Moderate conservatives and reformists have taken the lead in Iran's parliamentary elections, according to unofficial counts. If held, the result could help President Hassan Rouhani have a more favorable house.
Early results Saturday showed reformists and moderate conservatives leading in Iran's parliamentary elections, according to unofficial counts reported by the AP, Fars and Mehr news agencies.
The results indicate that moderate President Hassan Rouhani, who has been credited with trying to improve international ties, might more easily pursue his political agenda. Moderates are expected to cash in on the lifting of international sanctions after thehistoric nuclear deal
was agreed upon by world powers, while reformists are seeking greater democratic changes.
Partial results from about 50 small towns across the country have emerged, indicating that reformists and their moderate allies were leading the vote, with early returns suggesting that none of the three competing politicals factions will win a majority in the 290-seat parliament.
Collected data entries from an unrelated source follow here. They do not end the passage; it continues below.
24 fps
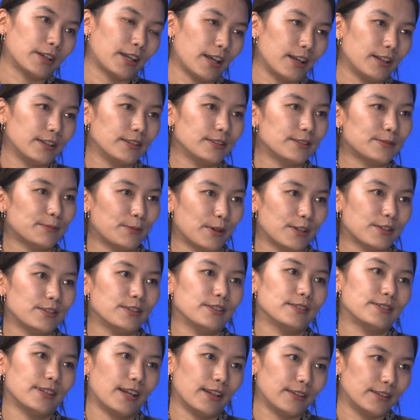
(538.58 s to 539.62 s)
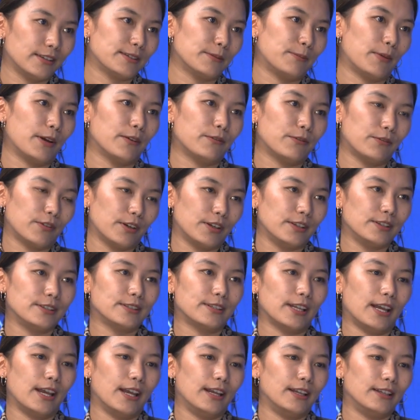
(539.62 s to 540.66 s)
health specialist at the Tibet
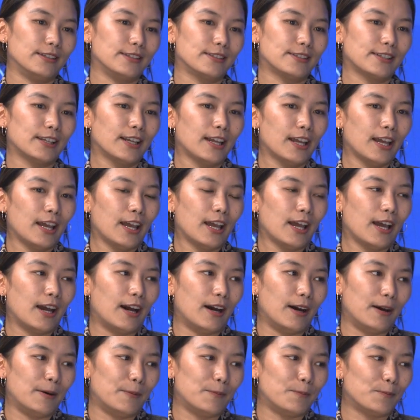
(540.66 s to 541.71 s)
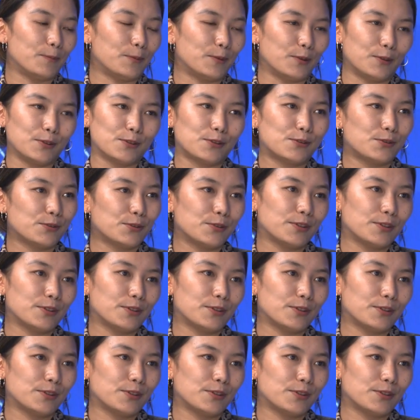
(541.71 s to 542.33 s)
Fund, and those 2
Hard-liners are said to be mainly loyalists of Rouhani's predecessor, Mahmoud Ahmadinejad, whose relationship with the United States was especially strained during his two terms in office. Early indications point to them as the main losers of the vote.
The country has voted to elect members to the parliament as well as clerics to the Assembly of Experts, an 88-member body that monitors the work of Ayatollah Ali Khamenei, Iran's supreme leader.
Electoral officials claimed that more than 28 million people had cast their ballot in the elections, resulting in a turnout of more than 50 percent. Many polling stations in large cities, including capital Tehran, where around 5.5 million people had voted to elect 30 MPs, had to remain open until after the midnight deadline.
Official results are expected Saturday. Results from Tehran could be delayed until Tuesday.